Court Opinion

ID: 9817085
Source: CourtListenerOpinion
Date Created: 2023-09-01 03:55:28.605259+00
Date Added: 2024-06-11T07:35:36.317170
License: Public Domain

BYE, Circuit Judge,
concurring in the judgment.
I cannot accept the majority’s analogy to Ashley v. Dilworth, 147 F.3d 715 (8th Cir.1998) (per curiam). Ashley interpreted the “imminent danger” aspect of 28 U.S.C. § 1915(g)’s exception for suits alleging “imminent danger of serious physical injury”: we held that a prisoner qualifies for the exception only “if he is in imminent danger at the time of filing.” Ashley, 147 F.3d at 717 (emphasis in original). Ashley had no occasion to interpret the “serious physical injury” component of § 1915(g) because it was obvious to everyone that the prisoner’s alleged injury was sufficiently serious. The prisoner in Ashley alleged he had twice been attacked by a prison enemy, once with a sharpened, nine-inch screwdriver, and later with a butcher knife. Id. at 717. The facts of the present case, in which James McAlphin contends he has some form of mouth infection, pale in comparison to the outrage allegedly visited upon Ashley by prison officials.
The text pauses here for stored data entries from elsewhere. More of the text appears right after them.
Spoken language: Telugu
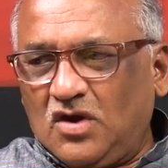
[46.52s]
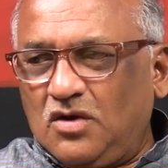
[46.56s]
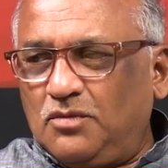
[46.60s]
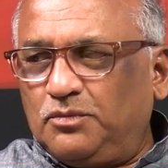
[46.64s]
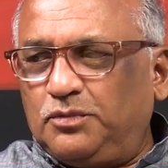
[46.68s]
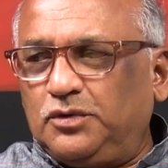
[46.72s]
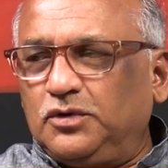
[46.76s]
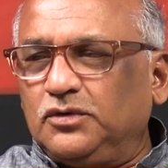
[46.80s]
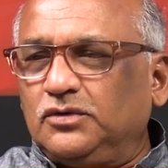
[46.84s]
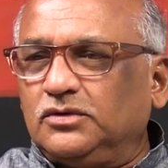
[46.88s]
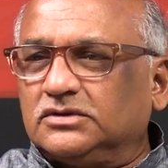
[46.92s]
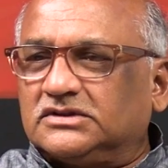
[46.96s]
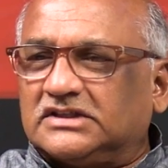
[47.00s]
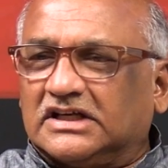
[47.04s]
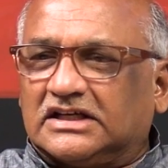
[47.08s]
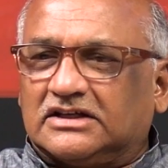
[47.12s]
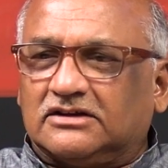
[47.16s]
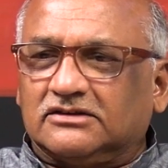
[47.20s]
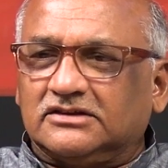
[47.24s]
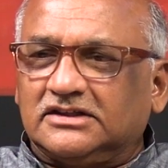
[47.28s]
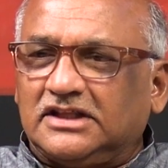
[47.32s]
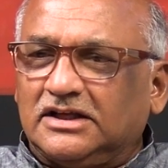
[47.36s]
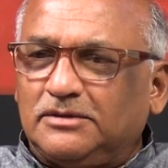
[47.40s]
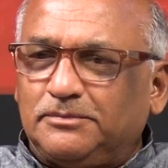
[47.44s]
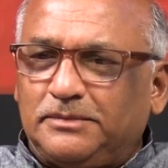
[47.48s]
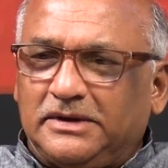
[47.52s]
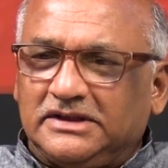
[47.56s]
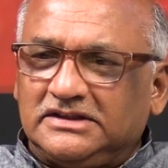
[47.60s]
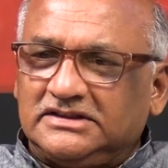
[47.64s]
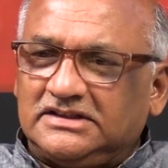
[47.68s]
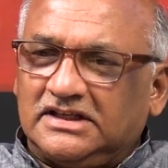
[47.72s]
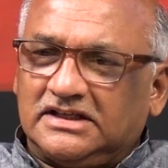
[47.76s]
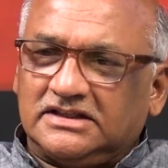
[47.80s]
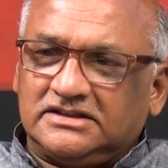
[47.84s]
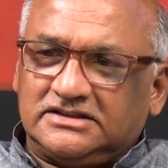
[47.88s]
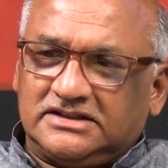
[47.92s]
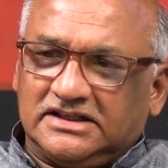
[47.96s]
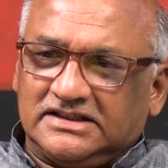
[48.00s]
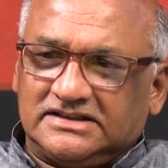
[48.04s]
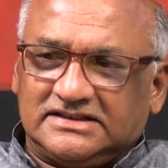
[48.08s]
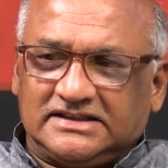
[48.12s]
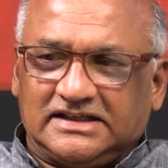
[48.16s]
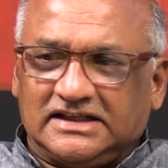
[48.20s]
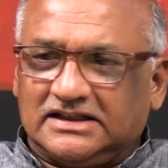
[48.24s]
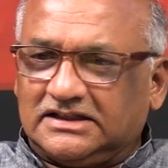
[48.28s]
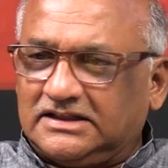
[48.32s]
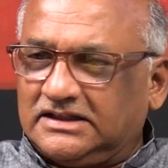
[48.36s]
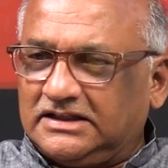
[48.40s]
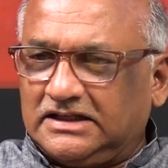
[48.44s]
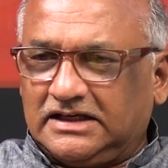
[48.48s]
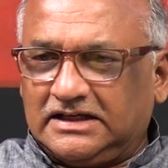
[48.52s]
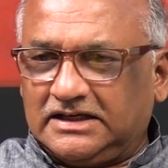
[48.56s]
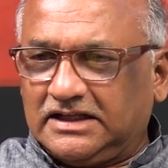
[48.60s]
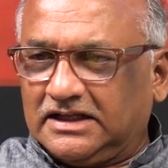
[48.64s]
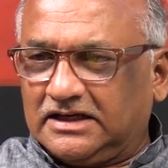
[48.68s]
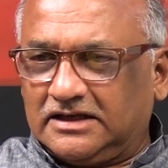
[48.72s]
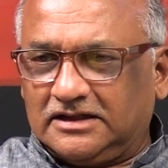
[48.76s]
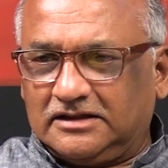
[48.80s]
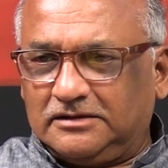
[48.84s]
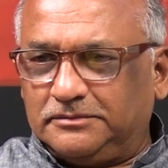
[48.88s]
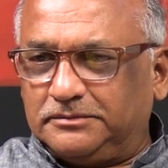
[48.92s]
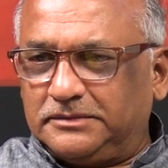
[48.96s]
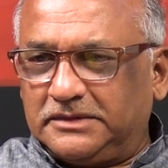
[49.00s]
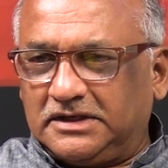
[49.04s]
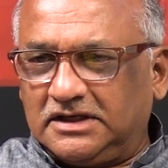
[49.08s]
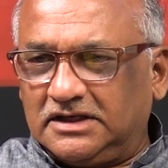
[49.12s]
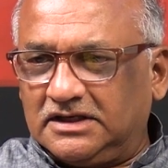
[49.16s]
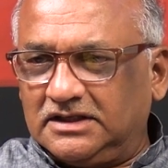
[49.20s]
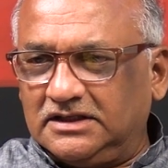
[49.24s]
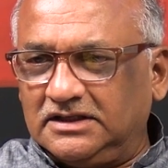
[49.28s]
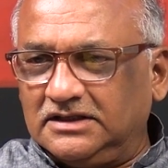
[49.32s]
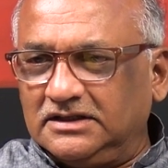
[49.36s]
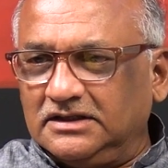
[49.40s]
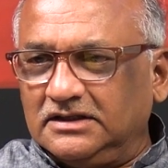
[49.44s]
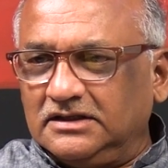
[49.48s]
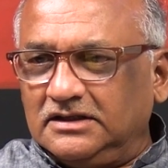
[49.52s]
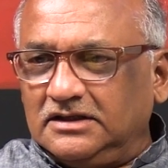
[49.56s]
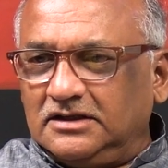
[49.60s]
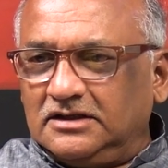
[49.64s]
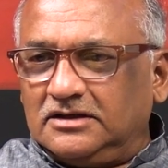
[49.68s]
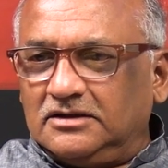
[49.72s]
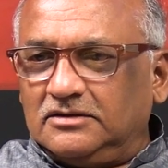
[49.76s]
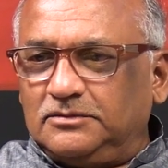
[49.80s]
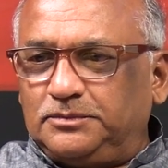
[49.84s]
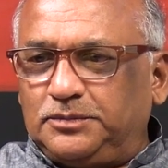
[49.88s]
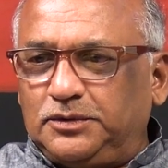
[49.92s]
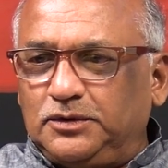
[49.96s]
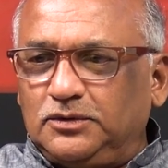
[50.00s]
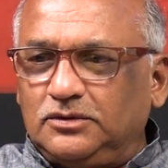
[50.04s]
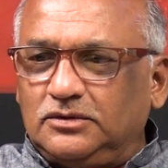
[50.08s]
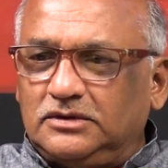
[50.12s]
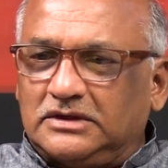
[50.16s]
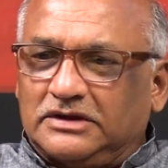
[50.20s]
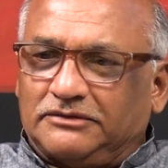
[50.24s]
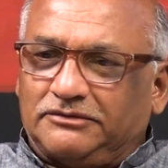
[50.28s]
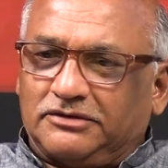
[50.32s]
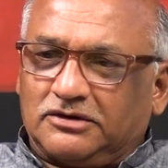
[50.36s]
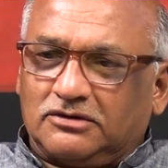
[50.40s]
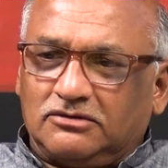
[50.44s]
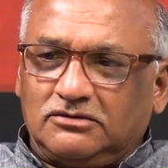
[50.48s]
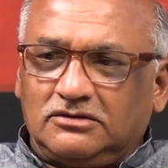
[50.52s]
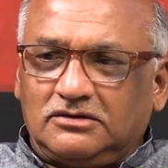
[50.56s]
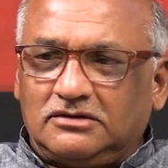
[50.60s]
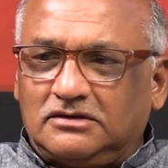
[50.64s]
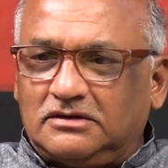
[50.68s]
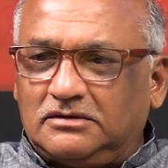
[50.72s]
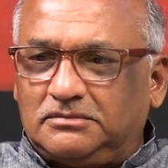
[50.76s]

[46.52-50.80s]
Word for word: ఇప్పుడు చట్టం తన పని తను చేసుకెళ్తుంది అంటారు కదమ్మా ఇప్పుడు ఎవరు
I tend to doubt that McAlphin’s allegations of a mouth infection constitute a “serious physical injury.” 28 U.S.C. § 1915(g). My doubts are resolved for the moment by the warden’s concession that McAlphin’s allegations suffice as a matter of law to demonstrate serious physical injury. Though we might disregard the warden’s concession, I am persuaded that the absence of an adversarial presentation in this ease prevents our thorough and much-needed exploration of the issue. The majority wisely stops short of announcing a new test to determine when a prisoner has suffered a “serious physical injury” and holds without elaboration that McAlphin’s allegations suffice as a matter of law. But I fear the majority’s decision may tie our hands in later eases (when we will have to define “serious physical injury”) by suggesting that the seemingly minor injury *712McAIphin suffered is serious. Relying on the warden’s concession, I concur only in the judgment of the court.